[Collected data]
::::::::

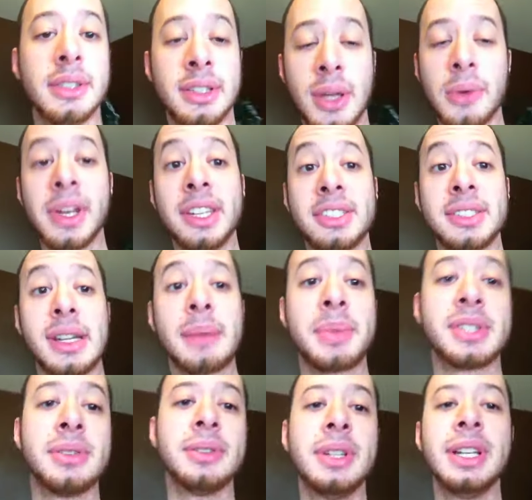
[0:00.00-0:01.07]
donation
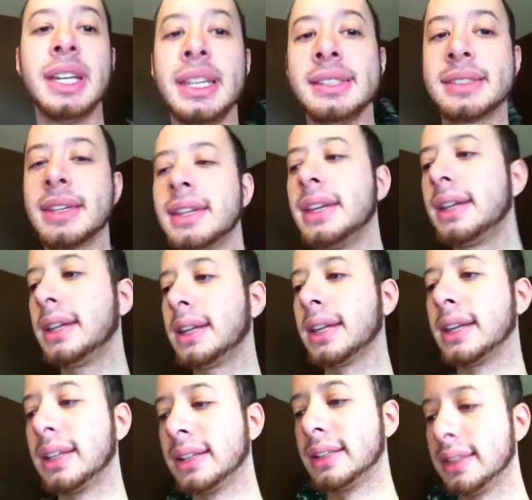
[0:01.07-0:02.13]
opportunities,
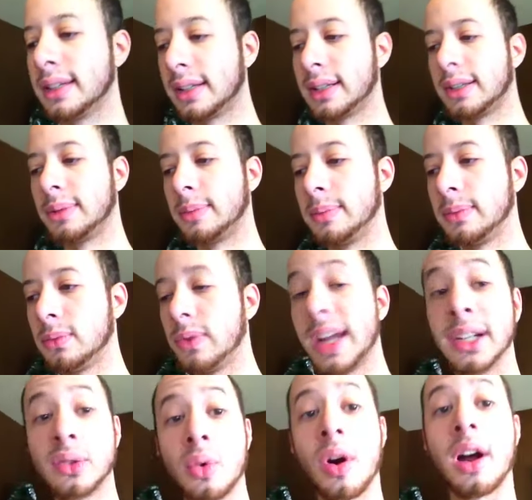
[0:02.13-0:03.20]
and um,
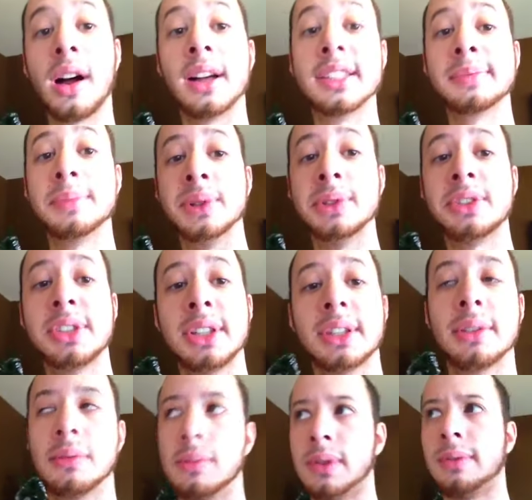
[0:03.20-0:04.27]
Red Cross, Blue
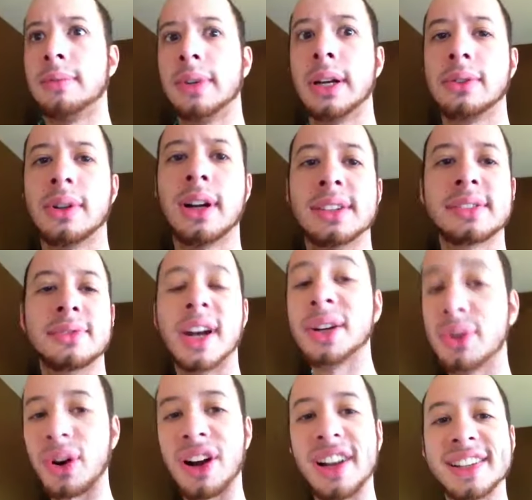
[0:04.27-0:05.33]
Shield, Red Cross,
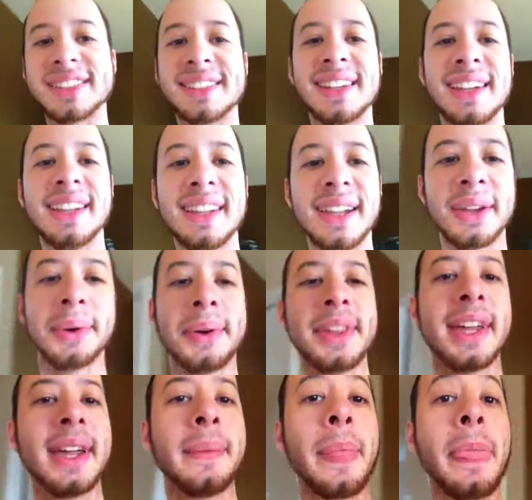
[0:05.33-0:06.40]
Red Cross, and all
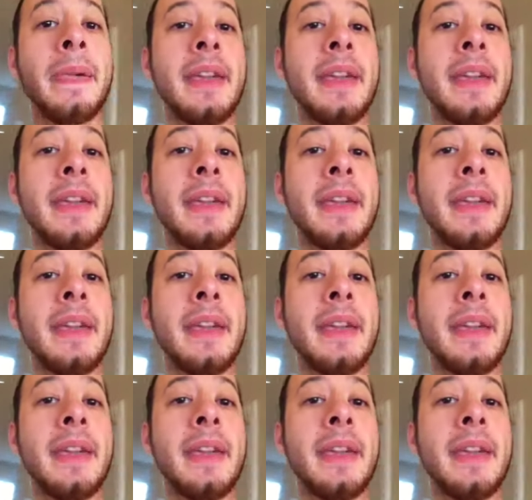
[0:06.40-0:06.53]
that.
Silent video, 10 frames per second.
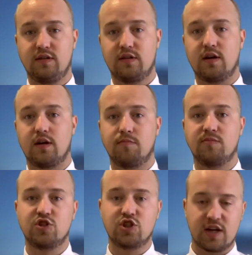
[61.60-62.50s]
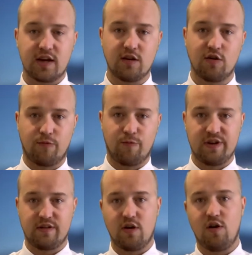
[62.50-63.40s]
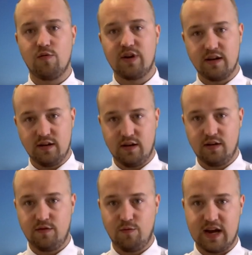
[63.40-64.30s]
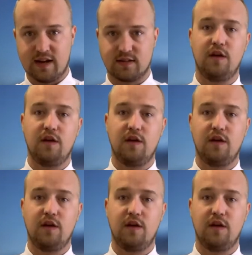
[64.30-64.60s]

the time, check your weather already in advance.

::::::::

Restate word for word only the lines that run from the line holding "[0:04.27-0:05.33]" to the end of the data, both ends kept, leaving every picture out.

* **Solution below**:
[0:04.27-0:05.33]
Shield, Red Cross,
[0:05.33-0:06.40]
Red Cross, and all
[0:06.40-0:06.53]
that.
Silent video, 10 frames per second.
[61.60-62.50s]
[62.50-63.40s]
[63.40-64.30s]
[64.30-64.60s]

the time, check your weather already in advance.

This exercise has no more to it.